TASK BRIEF: Every line from the line containing "[1:36.23-1:37.23]" through the end of the data is to be reproduced exactly, excluding pictures.

Dataset entries
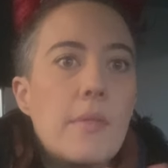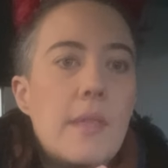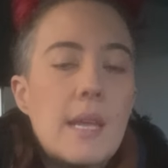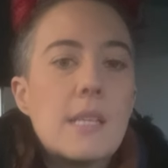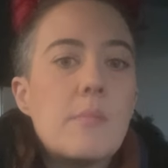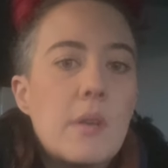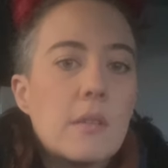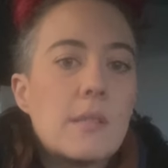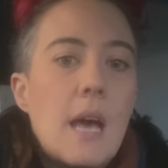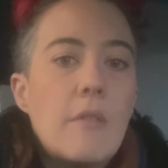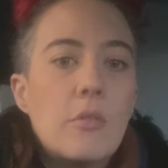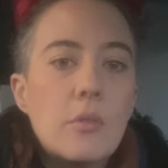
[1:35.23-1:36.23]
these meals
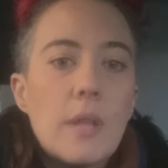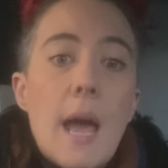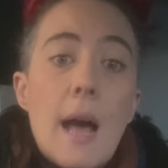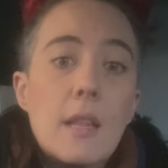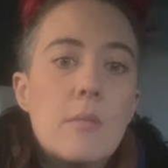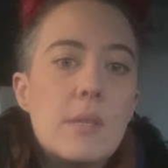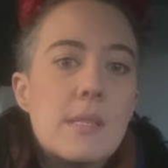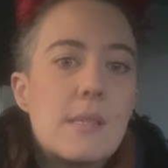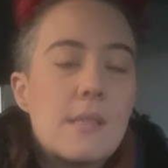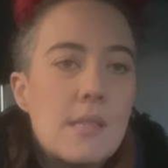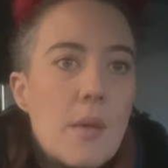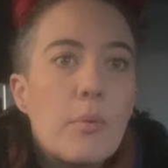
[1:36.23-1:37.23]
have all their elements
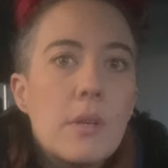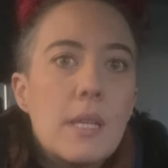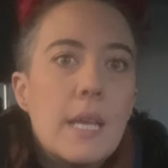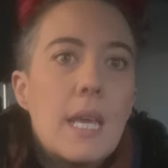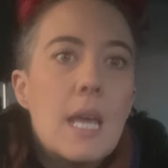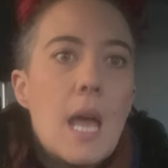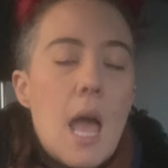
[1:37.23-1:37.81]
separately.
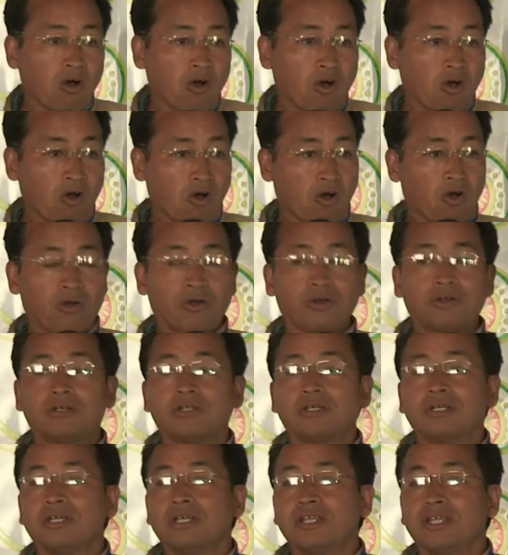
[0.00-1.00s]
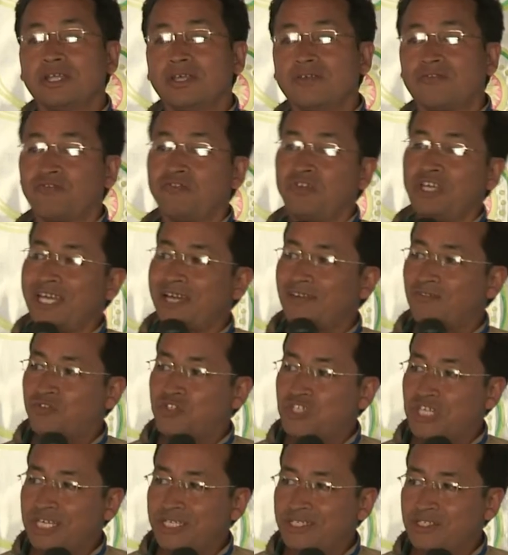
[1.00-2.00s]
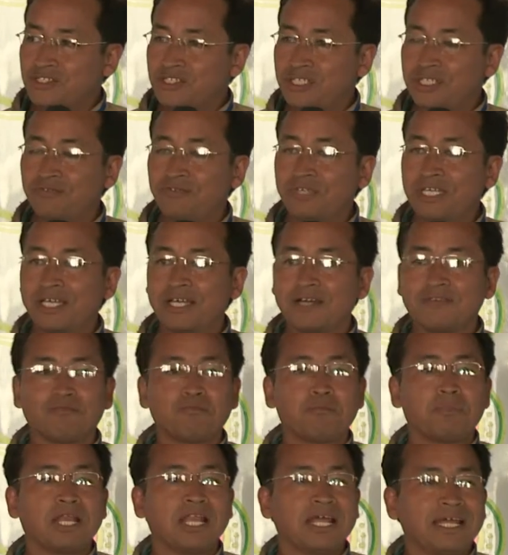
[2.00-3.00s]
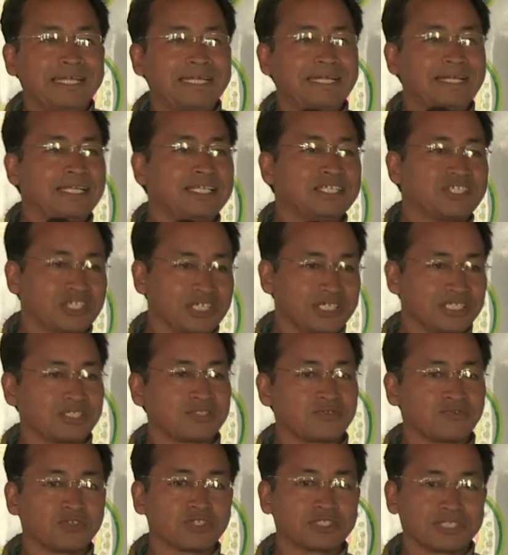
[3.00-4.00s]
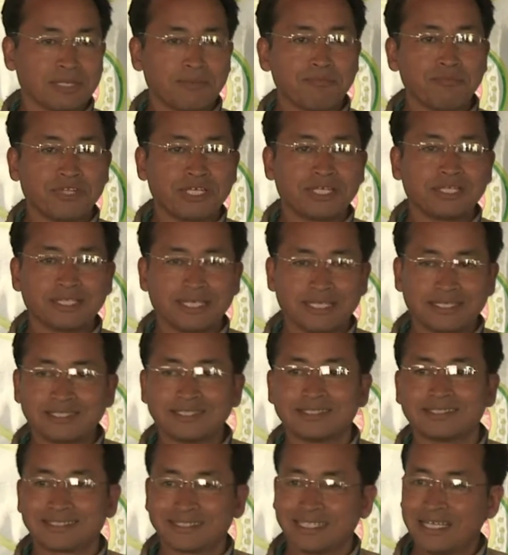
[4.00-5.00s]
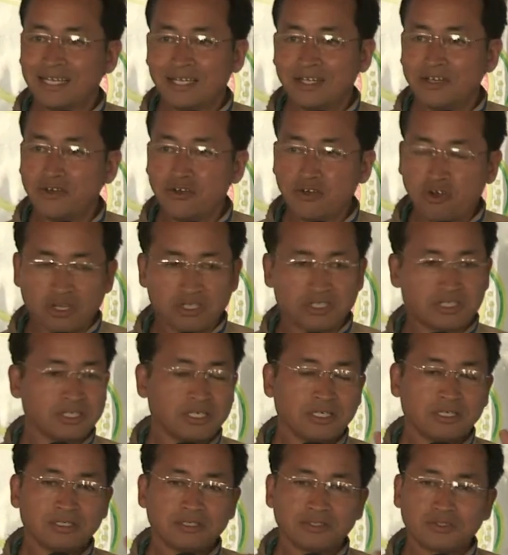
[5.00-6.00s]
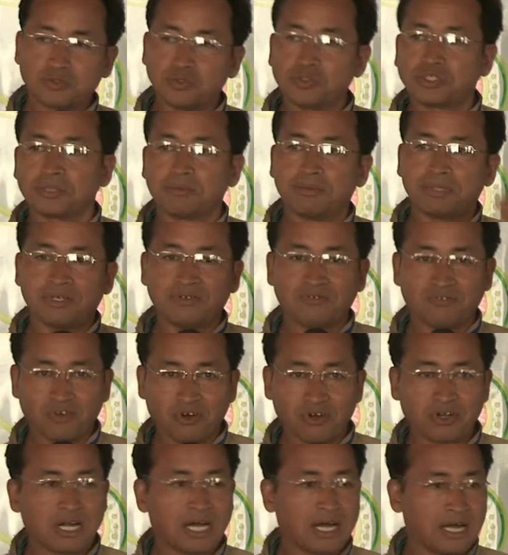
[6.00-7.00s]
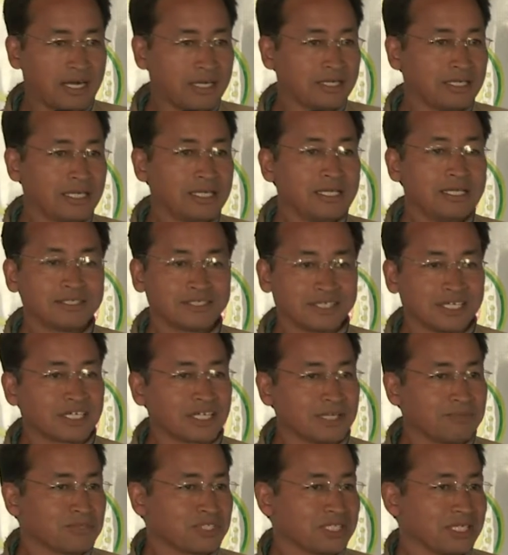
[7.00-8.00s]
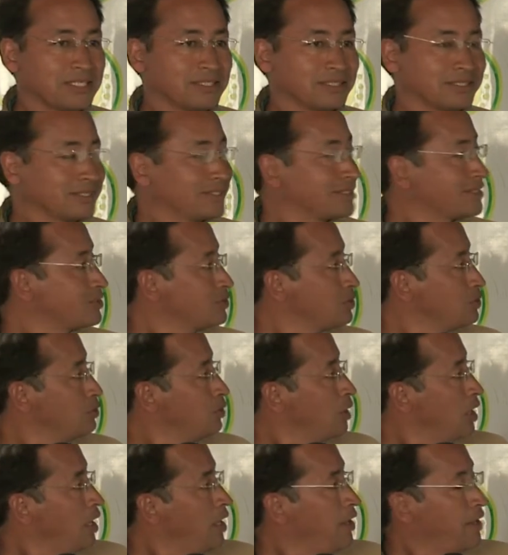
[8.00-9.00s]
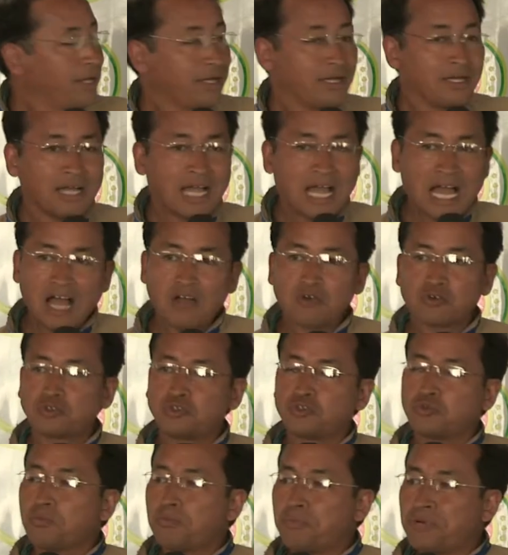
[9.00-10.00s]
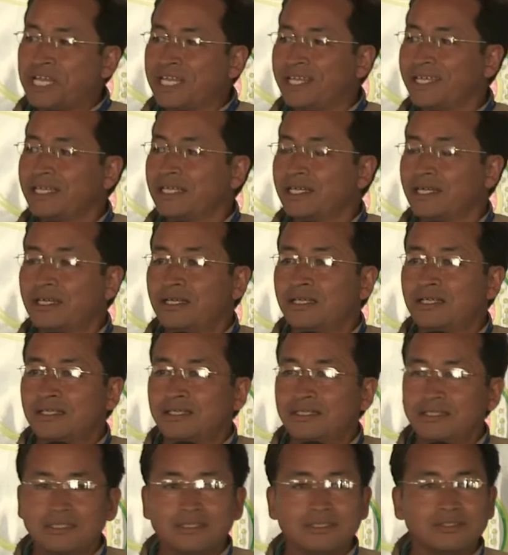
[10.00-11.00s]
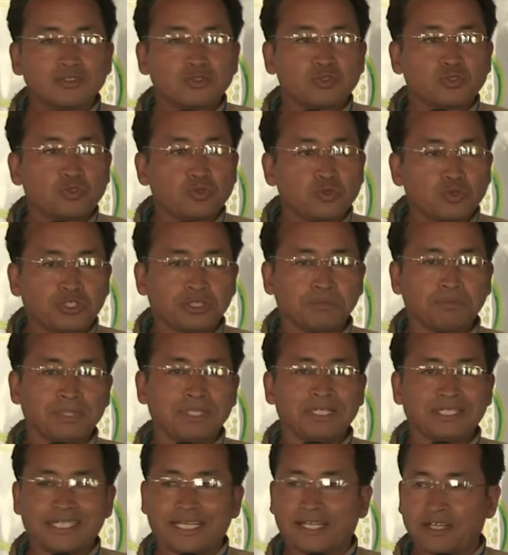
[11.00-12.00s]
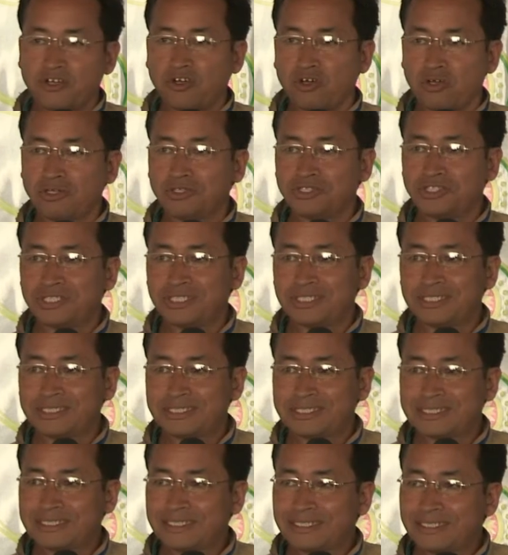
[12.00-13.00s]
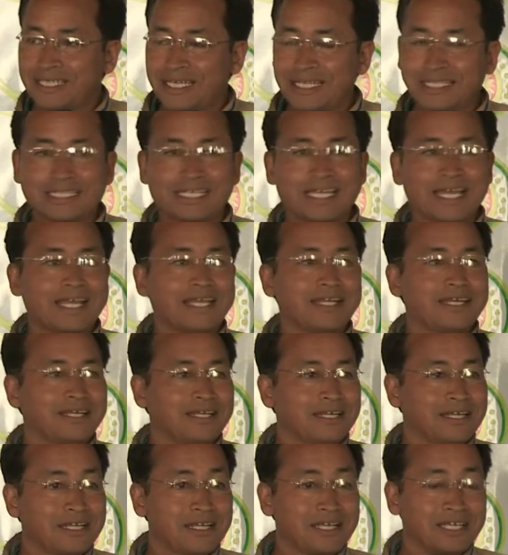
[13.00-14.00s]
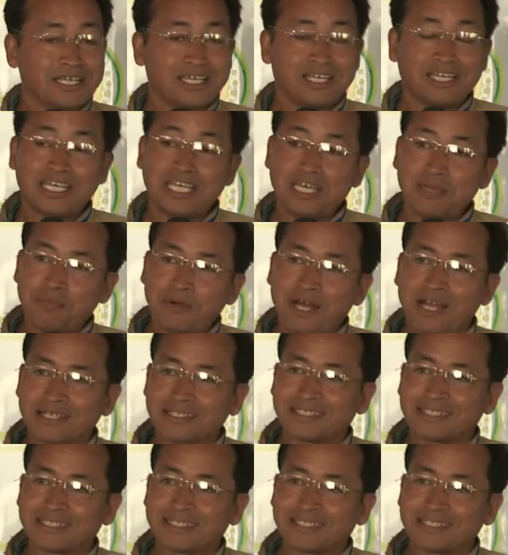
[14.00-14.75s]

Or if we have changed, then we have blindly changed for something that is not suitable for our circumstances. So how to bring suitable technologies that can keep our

ANSWER TO THE PROBLEM:
[1:36.23-1:37.23]
have all their elements
[1:37.23-1:37.81]
separately.
[0.00-1.00s]
[1.00-2.00s]
[2.00-3.00s]
[3.00-4.00s]
[4.00-5.00s]
[5.00-6.00s]
[6.00-7.00s]
[7.00-8.00s]
[8.00-9.00s]
[9.00-10.00s]
[10.00-11.00s]
[11.00-12.00s]
[12.00-13.00s]
[13.00-14.00s]
[14.00-14.75s]

Or if we have changed, then we have blindly changed for something that is not suitable for our circumstances. So how to bring suitable technologies that can keep our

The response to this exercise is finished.